David Carter: One of the things the paper does is it locates a deeply historical source of trust deficits. We could think of a deficit of political trust in the context of the Covid-19 pandemic. I think we could say a deficit of political trust was definitely linked to tragic outcomes throughout the pandemic, in terms of citizens’ reception to government directives and their trust in the government institutions giving these directives. I think our paper identifying political trust’s link to historical sources can inform thinking solutions to trust deficit problems. For example, if deeply rooted [historical] sources of trust are linked, in part, to individual-level attitudes in a given region, it’s not clear that one can remedy lack of trust with short-term PR campaigns like the OECD and the UN have advocated for during the pandemic.
Luwei Ying: I think we can think of our impact even outside of the context of trust. People tend to attribute current problems with deep historical causes, and I think this is particularly true in non-Western societies. I study the Islamic world, where when a problem occurs people are quick to identify historical context as a source of contemporary problems. This sort of thinking is so natural in societies with long and rich histories. In the Western world, particularly the US and Europe, we sometimes tend to ignore historical context and focus on the modernity of these societies. In this sense, our paper is looking at the most difficult case: historical context in the Western world. Our paper is important in that it shows historical context matters in all societies.
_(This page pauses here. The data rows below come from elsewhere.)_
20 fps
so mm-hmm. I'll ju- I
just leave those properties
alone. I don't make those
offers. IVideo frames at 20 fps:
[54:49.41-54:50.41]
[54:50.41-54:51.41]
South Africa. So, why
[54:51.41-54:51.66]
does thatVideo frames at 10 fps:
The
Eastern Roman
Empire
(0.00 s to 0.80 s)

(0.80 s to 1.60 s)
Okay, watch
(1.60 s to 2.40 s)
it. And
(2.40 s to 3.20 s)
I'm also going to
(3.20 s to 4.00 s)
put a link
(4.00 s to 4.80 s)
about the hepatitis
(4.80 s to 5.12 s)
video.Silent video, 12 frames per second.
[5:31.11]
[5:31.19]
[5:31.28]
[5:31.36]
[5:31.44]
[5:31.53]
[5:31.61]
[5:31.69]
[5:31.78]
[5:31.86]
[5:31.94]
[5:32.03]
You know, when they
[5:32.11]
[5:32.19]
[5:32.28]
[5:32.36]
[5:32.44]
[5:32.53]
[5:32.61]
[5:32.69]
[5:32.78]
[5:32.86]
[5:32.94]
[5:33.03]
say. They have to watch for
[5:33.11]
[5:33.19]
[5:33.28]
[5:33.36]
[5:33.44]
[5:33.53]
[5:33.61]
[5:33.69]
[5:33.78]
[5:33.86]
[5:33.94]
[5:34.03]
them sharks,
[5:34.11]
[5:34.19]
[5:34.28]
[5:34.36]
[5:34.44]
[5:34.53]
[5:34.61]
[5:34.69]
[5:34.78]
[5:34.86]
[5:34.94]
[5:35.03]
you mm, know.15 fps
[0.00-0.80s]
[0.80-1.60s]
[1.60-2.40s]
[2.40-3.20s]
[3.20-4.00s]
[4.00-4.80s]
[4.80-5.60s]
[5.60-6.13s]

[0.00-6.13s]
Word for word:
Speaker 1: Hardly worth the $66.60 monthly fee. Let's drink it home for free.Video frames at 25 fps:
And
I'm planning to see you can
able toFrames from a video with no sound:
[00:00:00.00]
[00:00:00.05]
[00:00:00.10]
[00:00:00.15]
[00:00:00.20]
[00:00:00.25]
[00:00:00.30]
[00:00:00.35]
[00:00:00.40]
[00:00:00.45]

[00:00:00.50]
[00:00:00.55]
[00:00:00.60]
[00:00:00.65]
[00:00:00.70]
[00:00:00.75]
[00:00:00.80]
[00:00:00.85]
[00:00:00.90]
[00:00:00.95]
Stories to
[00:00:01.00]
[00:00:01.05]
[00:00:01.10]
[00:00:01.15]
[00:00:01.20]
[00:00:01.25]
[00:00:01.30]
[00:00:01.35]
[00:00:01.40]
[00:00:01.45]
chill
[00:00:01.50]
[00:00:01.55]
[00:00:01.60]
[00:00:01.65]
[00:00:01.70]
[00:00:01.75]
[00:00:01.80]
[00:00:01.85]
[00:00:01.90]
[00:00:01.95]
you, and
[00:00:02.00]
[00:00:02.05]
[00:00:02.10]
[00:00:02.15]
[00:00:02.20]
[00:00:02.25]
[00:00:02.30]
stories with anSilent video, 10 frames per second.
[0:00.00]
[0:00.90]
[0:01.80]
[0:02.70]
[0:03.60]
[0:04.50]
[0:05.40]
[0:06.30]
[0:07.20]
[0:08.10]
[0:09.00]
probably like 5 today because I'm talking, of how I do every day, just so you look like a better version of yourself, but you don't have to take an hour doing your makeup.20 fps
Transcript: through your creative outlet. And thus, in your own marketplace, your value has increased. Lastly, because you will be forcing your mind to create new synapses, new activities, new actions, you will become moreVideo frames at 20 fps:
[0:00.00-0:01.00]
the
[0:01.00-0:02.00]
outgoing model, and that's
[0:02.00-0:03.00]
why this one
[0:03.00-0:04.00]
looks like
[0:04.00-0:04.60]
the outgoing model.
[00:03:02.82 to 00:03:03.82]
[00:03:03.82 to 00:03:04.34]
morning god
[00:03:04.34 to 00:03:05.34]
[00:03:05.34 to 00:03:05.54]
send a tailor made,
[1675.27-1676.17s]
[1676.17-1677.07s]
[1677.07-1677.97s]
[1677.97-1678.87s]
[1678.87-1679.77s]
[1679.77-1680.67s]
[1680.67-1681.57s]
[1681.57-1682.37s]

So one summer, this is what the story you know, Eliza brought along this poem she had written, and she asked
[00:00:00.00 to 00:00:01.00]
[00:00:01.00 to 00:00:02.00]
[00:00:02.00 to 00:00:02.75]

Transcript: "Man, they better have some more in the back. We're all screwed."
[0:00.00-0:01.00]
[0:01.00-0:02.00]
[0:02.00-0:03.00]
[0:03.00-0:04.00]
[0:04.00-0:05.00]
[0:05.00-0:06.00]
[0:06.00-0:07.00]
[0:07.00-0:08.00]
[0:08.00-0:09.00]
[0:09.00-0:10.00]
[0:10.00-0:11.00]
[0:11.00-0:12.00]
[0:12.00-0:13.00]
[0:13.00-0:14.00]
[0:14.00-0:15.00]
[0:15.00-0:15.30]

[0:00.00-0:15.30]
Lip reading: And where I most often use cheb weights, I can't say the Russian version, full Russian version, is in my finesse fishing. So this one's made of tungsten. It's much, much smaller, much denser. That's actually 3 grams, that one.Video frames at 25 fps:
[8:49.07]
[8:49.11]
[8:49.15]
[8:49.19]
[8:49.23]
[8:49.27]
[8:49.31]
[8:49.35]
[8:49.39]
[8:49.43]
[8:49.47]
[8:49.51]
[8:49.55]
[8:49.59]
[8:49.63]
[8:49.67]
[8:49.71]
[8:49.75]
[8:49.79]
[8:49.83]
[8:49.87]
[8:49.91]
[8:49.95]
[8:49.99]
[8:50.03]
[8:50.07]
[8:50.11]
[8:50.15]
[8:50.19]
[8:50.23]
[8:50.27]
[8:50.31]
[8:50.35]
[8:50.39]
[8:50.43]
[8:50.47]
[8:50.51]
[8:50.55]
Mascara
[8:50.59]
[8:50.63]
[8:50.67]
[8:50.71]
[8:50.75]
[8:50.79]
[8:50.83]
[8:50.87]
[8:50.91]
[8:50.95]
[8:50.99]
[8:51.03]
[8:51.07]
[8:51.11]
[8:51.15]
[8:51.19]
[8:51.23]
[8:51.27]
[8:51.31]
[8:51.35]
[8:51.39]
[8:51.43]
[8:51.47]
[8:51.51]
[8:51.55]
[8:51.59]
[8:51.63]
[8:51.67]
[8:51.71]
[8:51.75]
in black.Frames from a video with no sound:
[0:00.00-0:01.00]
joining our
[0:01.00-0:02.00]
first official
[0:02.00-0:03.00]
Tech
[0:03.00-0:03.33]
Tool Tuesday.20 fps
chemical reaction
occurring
APSR: What questions still puzzle you about this research topic? How might you continue this line of work?
David Carter: One thing I remain interested in exploring here is to dig more deeply into the mechanisms we discuss in the paper. Our ability to provide detailed evidence for the mechanisms we identified is limited by our use of existing surveys which were not, of course, designed with our research project in mind. Moving forward there’s an opportunity to find clever ways to either measure historical features that are theoretically linked to mechanisms or to think of survey designs that would more cleanly tap into mechanisms empirically.
Scott Abramson: Building on David’s point, working on this paper has gotten me thinking about outcome measures and just how poor measures of trust can be in any survey. Are we capturing trust as a belief in reciprocal play? Much of what is being captured in existing survey measures is trust as a belief and trust as a preference or taste. Theoretically, trust is defined as a belief in reciprocally cooperative play, but these survey measures only partially tap into that. So, our work has gotten me thinking about ways of eliciting the outcome measure of trust correctly that also comports with our theoretical definitions of trust.
Luwei Ying: There are certainly a lot of potential follow-up projects here, but I will focus on one. In this paper, we capture the official borders from history but in a lot of cases the unofficial institutions matter a lot in people’s lives. Moving forward it would be really interesting to combine official borders with the actual administrative capacity of governments at different points and see how these different factors interact and affect politics over time.
– Scott F. Abramson University of Rochester
– David B. Carter Washington University in St. Louis
– Luwei Ying University of California, Los Angeles
– The authors’ APSR paper is published as open access.